La montée du militantisme islamique dans certaines parties du Sahel et dans la Corne de l’Afrique présente des menaces croissantes pour la stabilité régionale. L’attrait de ce mouvement provient de sa capacité à
puiser dans les communautés marginalisées, notamment la jeunesse, pour les convaincre qu’il est possible de répondre à leurs doléances en établissant une culture islamiste plus pure.
En dépit de leurs avancées, les militants islamiques d’Afrique ne sont généralement pas dotés d’une grande puissance militaire et ils ne cherchent pas nécessairement à gouverner à l’échelle de l’État. Ils ont en effet plutôt tendance à demeurer un phénomène local qui porte son attention sur les préoccupations locales.
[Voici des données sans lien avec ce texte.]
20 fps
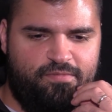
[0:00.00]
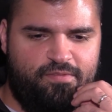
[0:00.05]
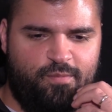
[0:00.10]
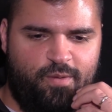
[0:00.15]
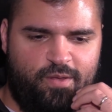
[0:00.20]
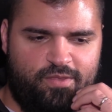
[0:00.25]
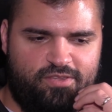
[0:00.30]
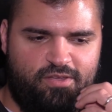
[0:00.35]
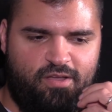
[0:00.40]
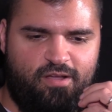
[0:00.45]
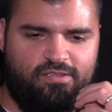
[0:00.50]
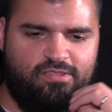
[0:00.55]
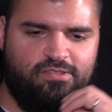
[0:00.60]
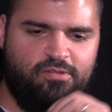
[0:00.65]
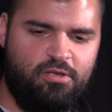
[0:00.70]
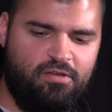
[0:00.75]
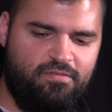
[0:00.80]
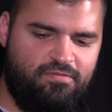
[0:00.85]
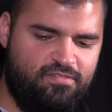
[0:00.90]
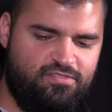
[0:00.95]
I talked to
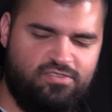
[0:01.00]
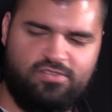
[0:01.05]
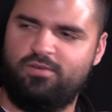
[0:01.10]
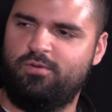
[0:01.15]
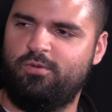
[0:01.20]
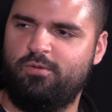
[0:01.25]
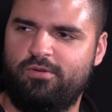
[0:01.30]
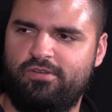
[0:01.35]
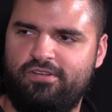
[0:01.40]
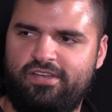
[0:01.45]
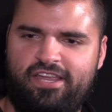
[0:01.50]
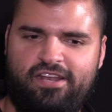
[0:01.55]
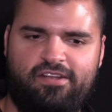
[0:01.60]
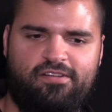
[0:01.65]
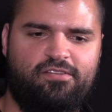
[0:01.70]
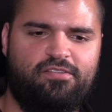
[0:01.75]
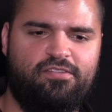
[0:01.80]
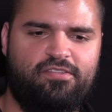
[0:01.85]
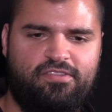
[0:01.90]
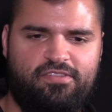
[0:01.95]
their offensive
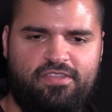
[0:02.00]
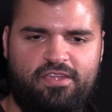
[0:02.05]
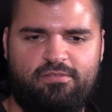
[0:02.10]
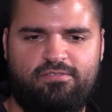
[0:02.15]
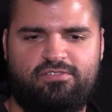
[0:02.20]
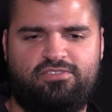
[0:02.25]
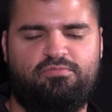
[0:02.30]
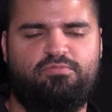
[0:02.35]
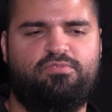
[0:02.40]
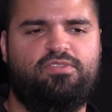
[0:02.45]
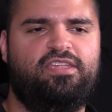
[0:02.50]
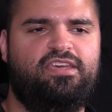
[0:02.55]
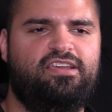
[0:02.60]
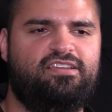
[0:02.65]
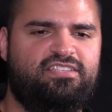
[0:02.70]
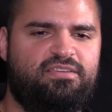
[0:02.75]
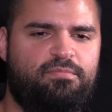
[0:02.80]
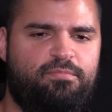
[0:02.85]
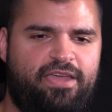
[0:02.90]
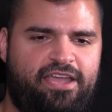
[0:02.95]
coordinator. There were some
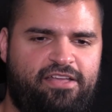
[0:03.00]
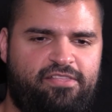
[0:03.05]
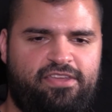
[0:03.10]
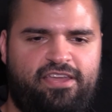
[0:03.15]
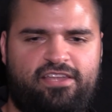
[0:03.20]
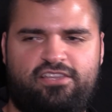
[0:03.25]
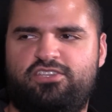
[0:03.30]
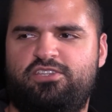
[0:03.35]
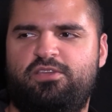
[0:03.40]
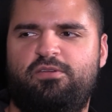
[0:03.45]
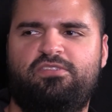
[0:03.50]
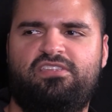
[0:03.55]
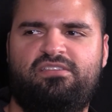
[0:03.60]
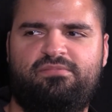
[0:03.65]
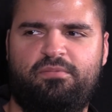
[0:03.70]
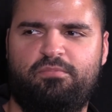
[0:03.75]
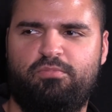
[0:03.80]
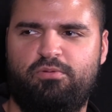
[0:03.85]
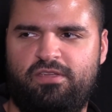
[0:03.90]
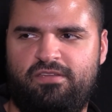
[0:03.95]
things that Beckley had shown them
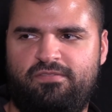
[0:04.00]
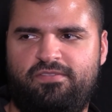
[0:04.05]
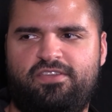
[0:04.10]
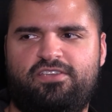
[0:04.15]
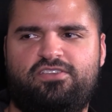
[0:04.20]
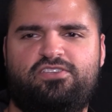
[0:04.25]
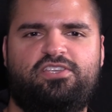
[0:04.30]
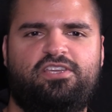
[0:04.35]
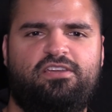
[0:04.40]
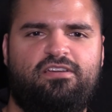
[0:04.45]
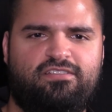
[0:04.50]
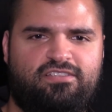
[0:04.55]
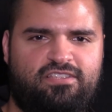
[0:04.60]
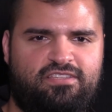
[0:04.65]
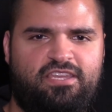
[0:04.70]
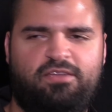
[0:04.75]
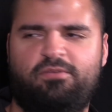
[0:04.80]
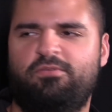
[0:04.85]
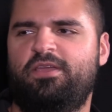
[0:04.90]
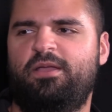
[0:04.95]
in previous years that
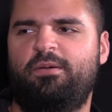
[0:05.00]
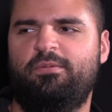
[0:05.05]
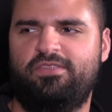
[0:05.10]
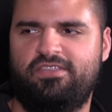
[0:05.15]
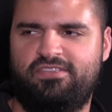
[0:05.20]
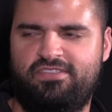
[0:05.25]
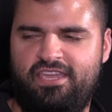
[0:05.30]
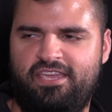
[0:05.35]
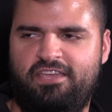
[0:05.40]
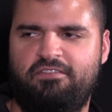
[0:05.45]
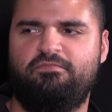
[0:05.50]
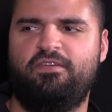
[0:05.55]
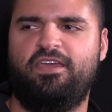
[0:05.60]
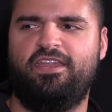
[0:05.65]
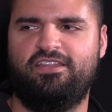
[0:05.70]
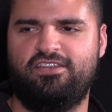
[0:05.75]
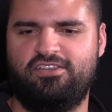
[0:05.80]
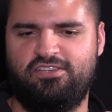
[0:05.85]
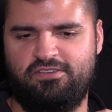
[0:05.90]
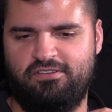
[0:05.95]
they were able to take
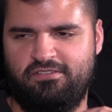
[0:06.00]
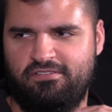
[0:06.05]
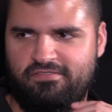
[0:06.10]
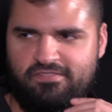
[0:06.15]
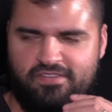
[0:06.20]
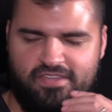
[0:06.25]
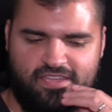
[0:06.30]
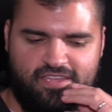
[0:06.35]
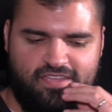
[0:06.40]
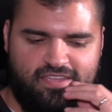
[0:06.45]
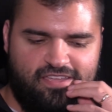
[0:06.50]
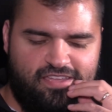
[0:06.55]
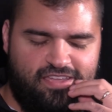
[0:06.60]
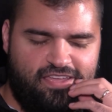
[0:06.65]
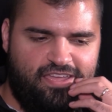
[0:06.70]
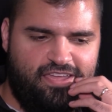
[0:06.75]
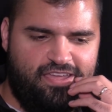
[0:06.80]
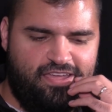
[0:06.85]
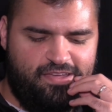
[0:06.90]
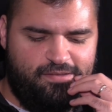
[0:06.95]
advantage of.
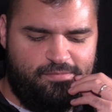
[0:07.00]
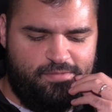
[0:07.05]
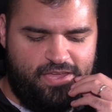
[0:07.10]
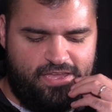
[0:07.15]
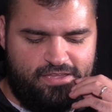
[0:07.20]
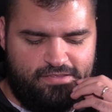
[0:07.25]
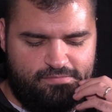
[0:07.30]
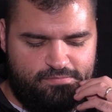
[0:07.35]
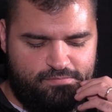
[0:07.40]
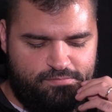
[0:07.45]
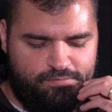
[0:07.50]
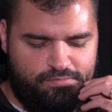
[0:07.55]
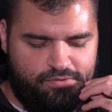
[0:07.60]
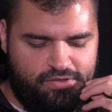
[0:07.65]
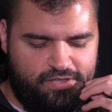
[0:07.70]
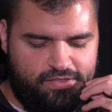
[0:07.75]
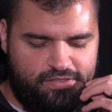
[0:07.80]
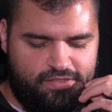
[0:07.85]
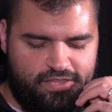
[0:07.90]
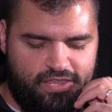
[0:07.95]

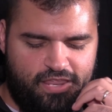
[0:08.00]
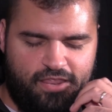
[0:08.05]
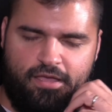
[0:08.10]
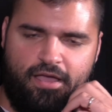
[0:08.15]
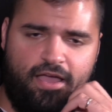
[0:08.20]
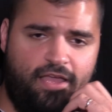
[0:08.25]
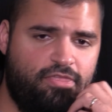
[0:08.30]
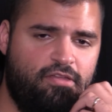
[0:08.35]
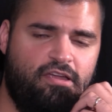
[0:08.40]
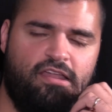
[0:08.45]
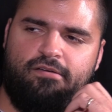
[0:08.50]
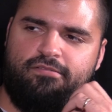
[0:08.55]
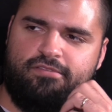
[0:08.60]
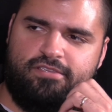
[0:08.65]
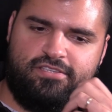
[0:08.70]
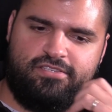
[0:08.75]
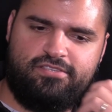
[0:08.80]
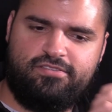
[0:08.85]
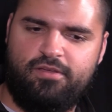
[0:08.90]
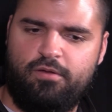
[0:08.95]
But I thought it
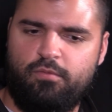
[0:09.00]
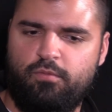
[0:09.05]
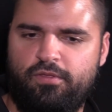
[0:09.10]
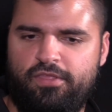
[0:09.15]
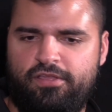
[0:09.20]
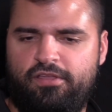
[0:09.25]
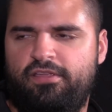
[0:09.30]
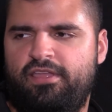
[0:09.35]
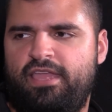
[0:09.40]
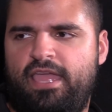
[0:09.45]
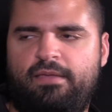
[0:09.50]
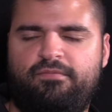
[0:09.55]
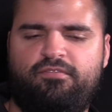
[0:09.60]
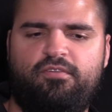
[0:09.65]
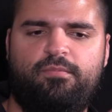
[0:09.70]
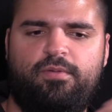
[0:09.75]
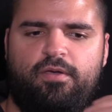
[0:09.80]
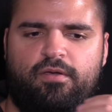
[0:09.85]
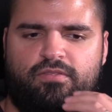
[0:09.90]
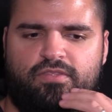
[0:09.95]
was a really good game
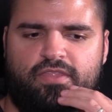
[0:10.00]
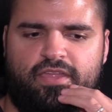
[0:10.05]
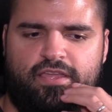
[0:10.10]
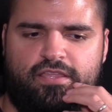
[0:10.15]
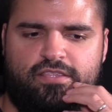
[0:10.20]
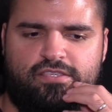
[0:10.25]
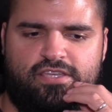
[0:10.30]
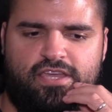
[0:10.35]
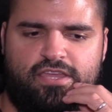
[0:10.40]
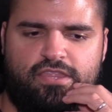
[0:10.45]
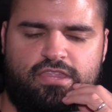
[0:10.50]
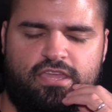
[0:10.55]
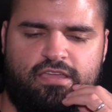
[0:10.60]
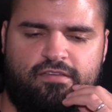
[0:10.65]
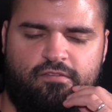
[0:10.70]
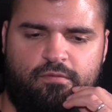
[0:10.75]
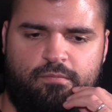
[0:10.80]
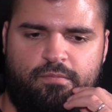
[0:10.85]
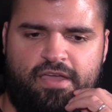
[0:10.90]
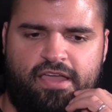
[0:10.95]
from both ends. I think
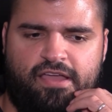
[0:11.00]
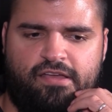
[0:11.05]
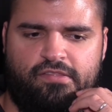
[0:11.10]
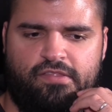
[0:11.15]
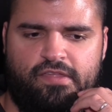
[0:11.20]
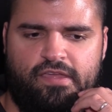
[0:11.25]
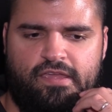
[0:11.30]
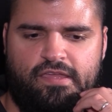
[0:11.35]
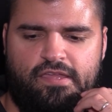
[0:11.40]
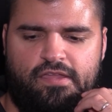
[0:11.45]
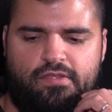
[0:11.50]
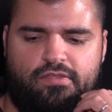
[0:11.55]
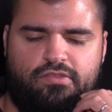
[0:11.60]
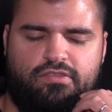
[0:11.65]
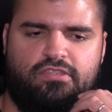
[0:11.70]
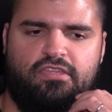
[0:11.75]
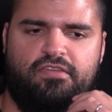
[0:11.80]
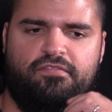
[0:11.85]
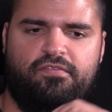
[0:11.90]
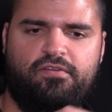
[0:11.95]
for Beckley, it's
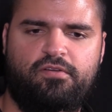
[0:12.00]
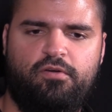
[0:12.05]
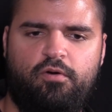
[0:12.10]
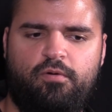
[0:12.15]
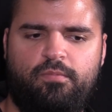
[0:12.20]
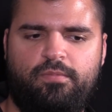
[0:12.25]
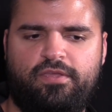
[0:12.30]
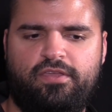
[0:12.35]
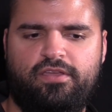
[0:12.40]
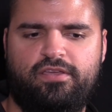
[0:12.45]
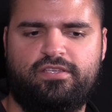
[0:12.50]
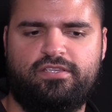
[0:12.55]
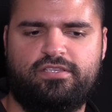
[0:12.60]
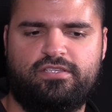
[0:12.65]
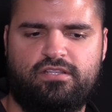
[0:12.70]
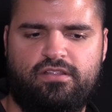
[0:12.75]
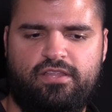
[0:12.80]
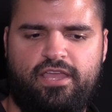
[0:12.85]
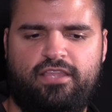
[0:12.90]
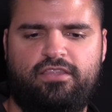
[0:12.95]
difficult
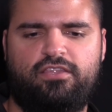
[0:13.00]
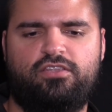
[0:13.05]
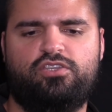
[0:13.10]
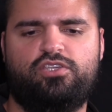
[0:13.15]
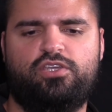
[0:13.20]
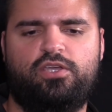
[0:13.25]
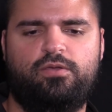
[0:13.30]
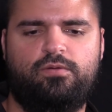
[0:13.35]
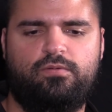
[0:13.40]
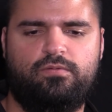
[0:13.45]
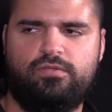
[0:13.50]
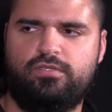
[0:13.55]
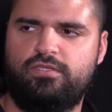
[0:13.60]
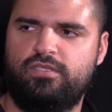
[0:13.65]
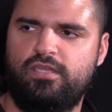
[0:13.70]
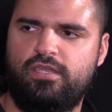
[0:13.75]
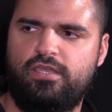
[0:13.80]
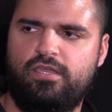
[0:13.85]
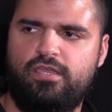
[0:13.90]
because Landon Jones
En Afrique, les organisations militantes islamiques ne bénéficient généralement que du soutien de petites minorités au sein des communautés musulmanes. Toutefois, des interventions irréfléchies, notamment celles impliquant des forces occidentales, peuvent renforcer le discours des militants, accroître ainsi leur crédibilité et les amener à recruter davantage de membres.
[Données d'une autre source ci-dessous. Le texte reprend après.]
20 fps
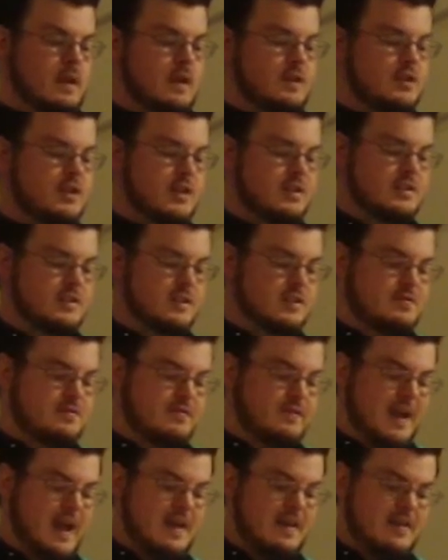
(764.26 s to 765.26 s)
And just as
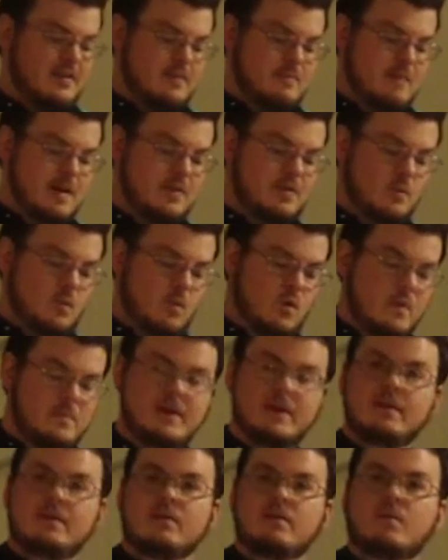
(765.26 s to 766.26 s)
faith made the
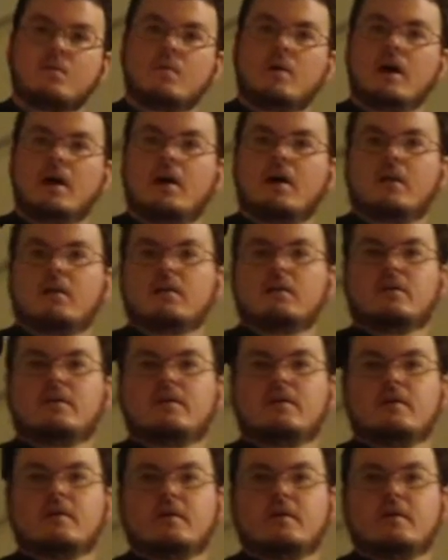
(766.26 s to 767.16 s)
woman well,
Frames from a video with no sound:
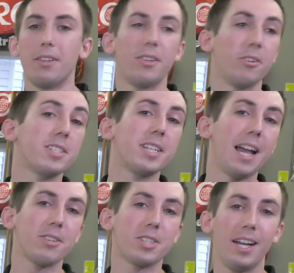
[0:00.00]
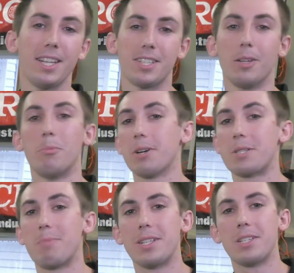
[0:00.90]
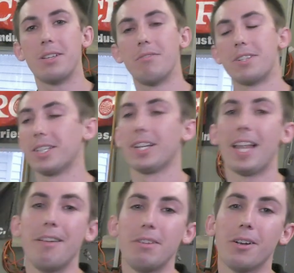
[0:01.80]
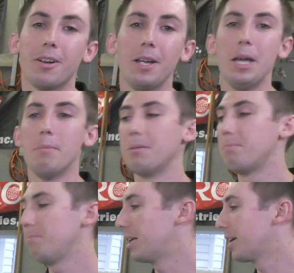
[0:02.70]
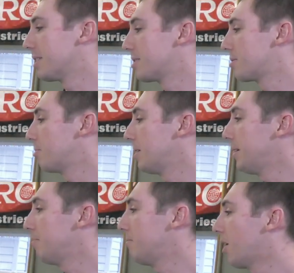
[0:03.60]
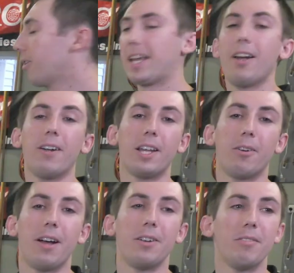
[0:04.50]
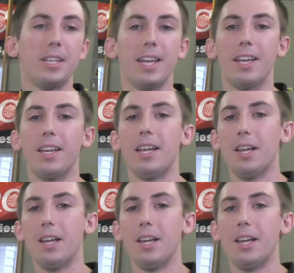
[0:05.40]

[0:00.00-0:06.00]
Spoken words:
There is a downside, it's a little more expensive, it's a little heavier, but because we aren't carrying it around every day,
Dans le récent Bulletin de la sécurité Africaine intitulé « Le militantisme islamique en Afrique », Terje Østebø, professeur au Centre d’études Africaines et au département de religion à l’Université de Floride, s’efforce à combler un certain manque de connaissances en examinant les origines et les facteurs qui forment le militantisme islamique actuel en Afrique.